── Supplied entries

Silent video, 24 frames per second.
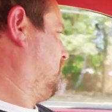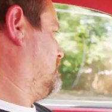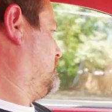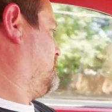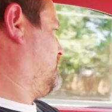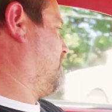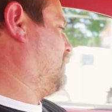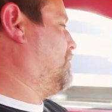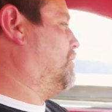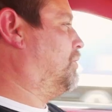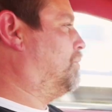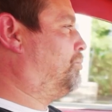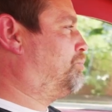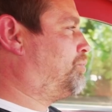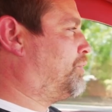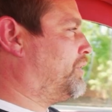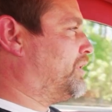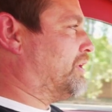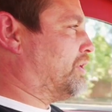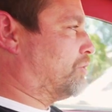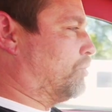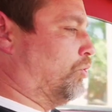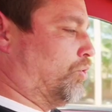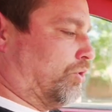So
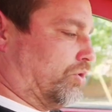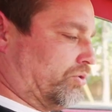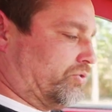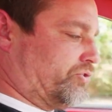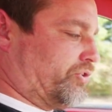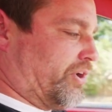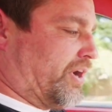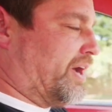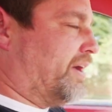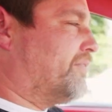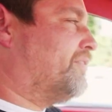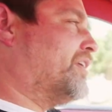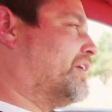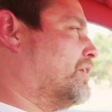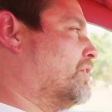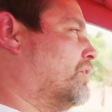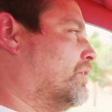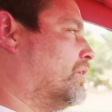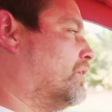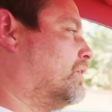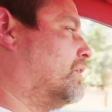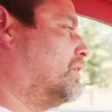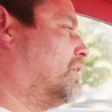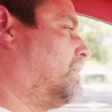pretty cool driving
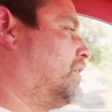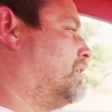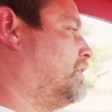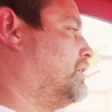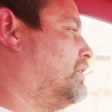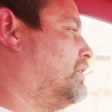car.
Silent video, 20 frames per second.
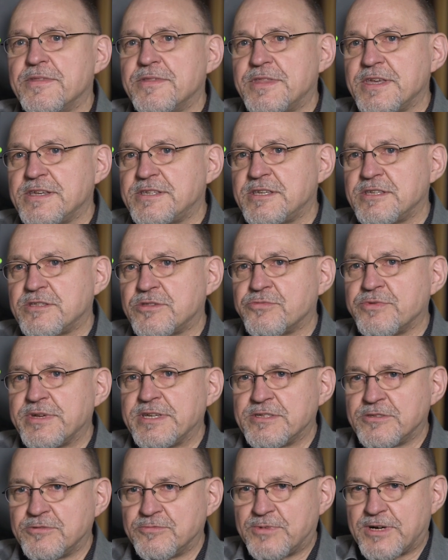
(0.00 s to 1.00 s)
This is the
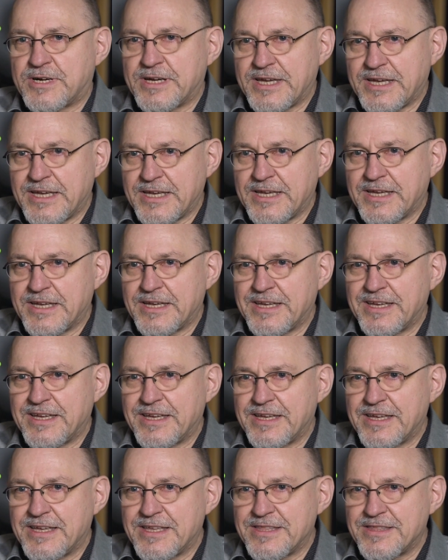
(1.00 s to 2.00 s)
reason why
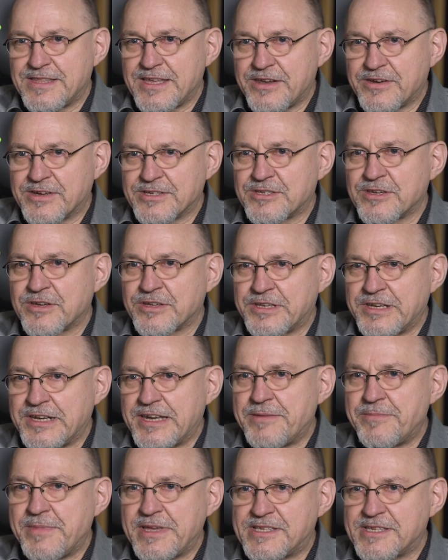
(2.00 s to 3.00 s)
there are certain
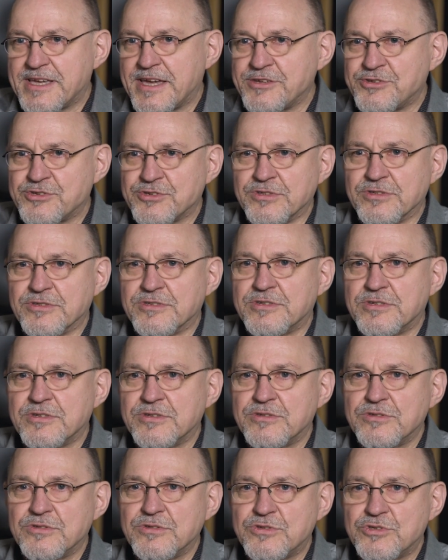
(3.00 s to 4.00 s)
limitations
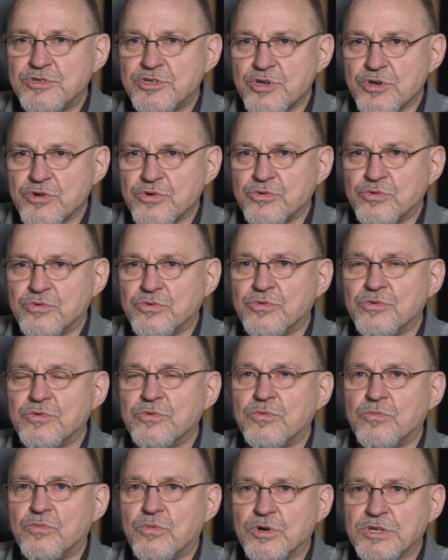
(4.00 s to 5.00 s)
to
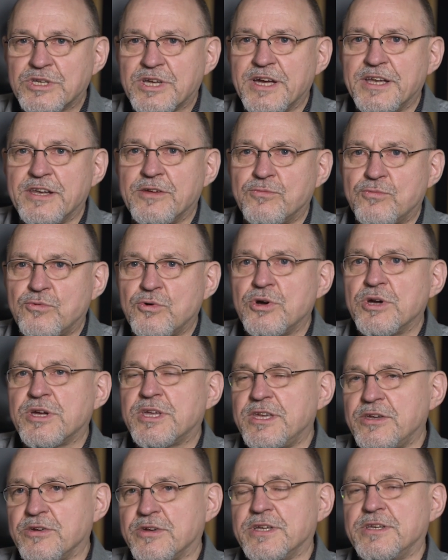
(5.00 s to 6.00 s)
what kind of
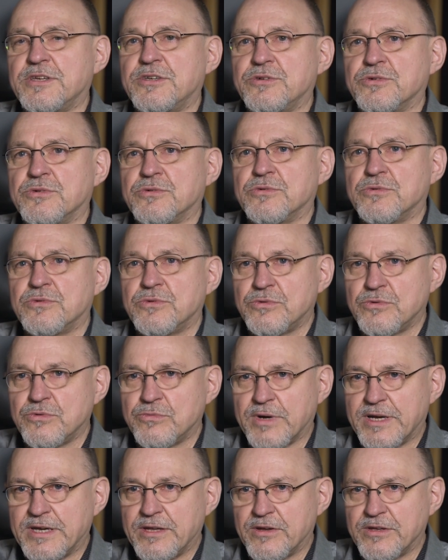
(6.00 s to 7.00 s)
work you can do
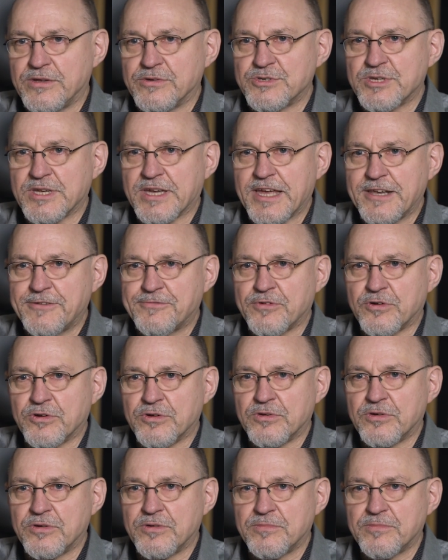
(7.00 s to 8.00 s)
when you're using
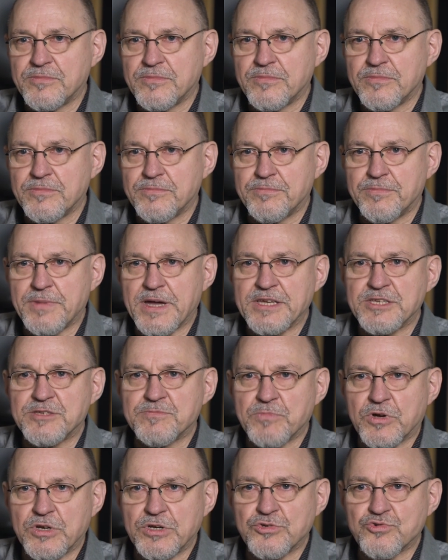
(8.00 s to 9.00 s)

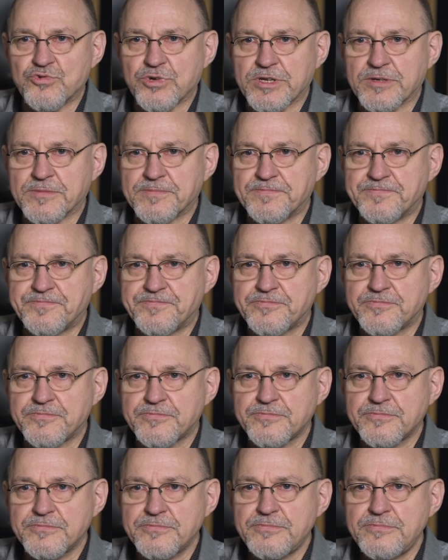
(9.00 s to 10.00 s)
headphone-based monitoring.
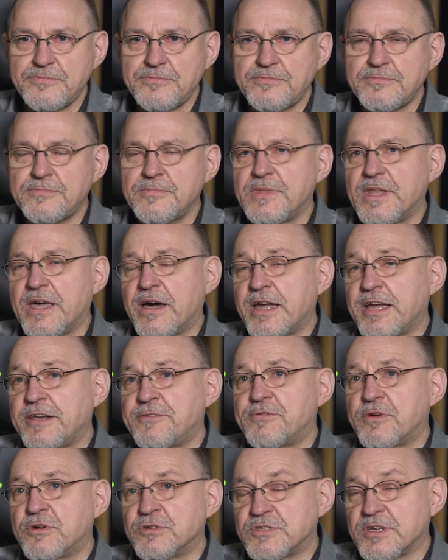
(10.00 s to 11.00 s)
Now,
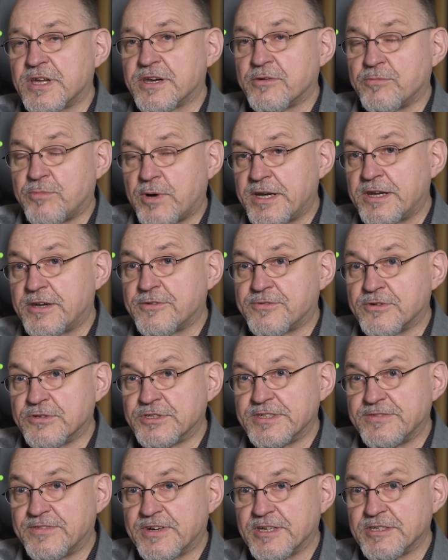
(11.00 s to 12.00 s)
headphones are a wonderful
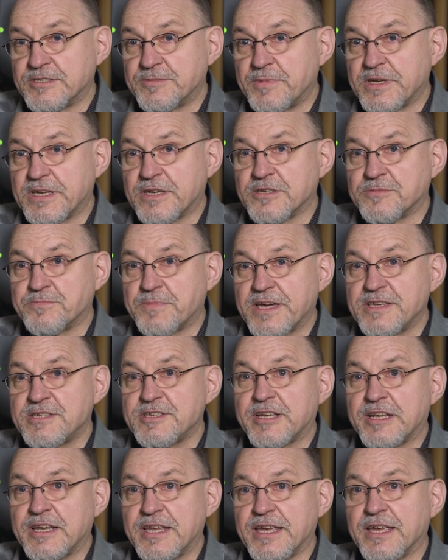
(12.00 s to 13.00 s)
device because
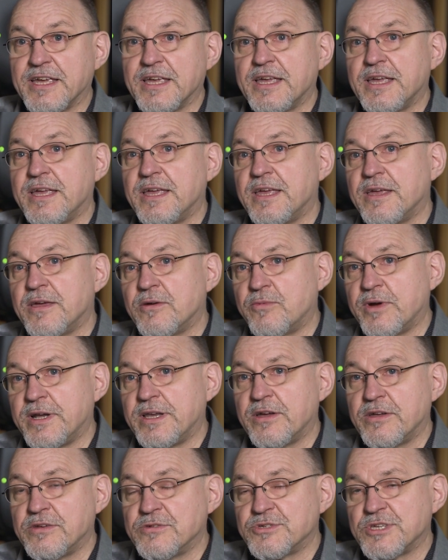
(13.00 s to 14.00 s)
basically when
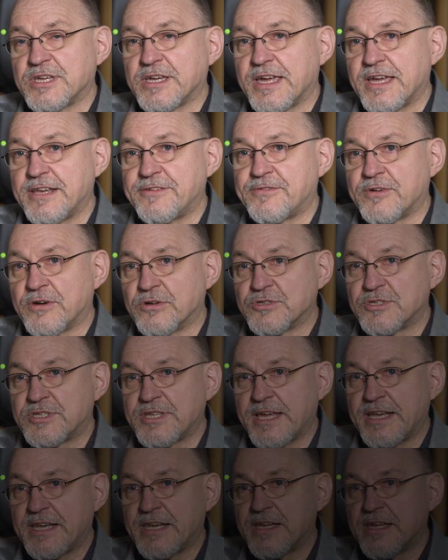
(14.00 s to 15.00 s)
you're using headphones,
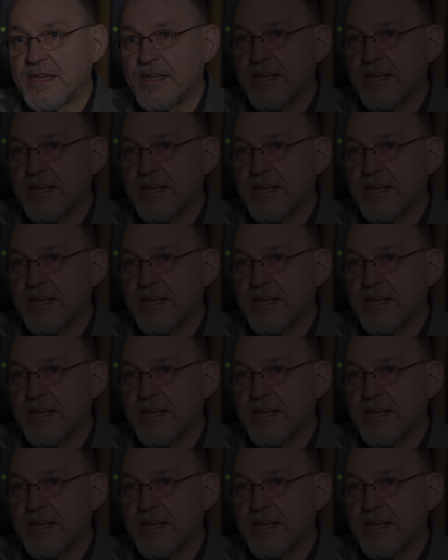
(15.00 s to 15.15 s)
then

────

- Task item -
Would you provide an exact, picture-free copy of the data above?

- Task output -
Silent video, 24 frames per second.
So
pretty cool driving
car.
Silent video, 20 frames per second.
(0.00 s to 1.00 s)
This is the
(1.00 s to 2.00 s)
reason why
(2.00 s to 3.00 s)
there are certain
(3.00 s to 4.00 s)
limitations
(4.00 s to 5.00 s)
to
(5.00 s to 6.00 s)
what kind of
(6.00 s to 7.00 s)
work you can do
(7.00 s to 8.00 s)
when you're using
(8.00 s to 9.00 s)

(9.00 s to 10.00 s)
headphone-based monitoring.
(10.00 s to 11.00 s)
Now,
(11.00 s to 12.00 s)
headphones are a wonderful
(12.00 s to 13.00 s)
device because
(13.00 s to 14.00 s)
basically when
(14.00 s to 15.00 s)
you're using headphones,
(15.00 s to 15.15 s)
then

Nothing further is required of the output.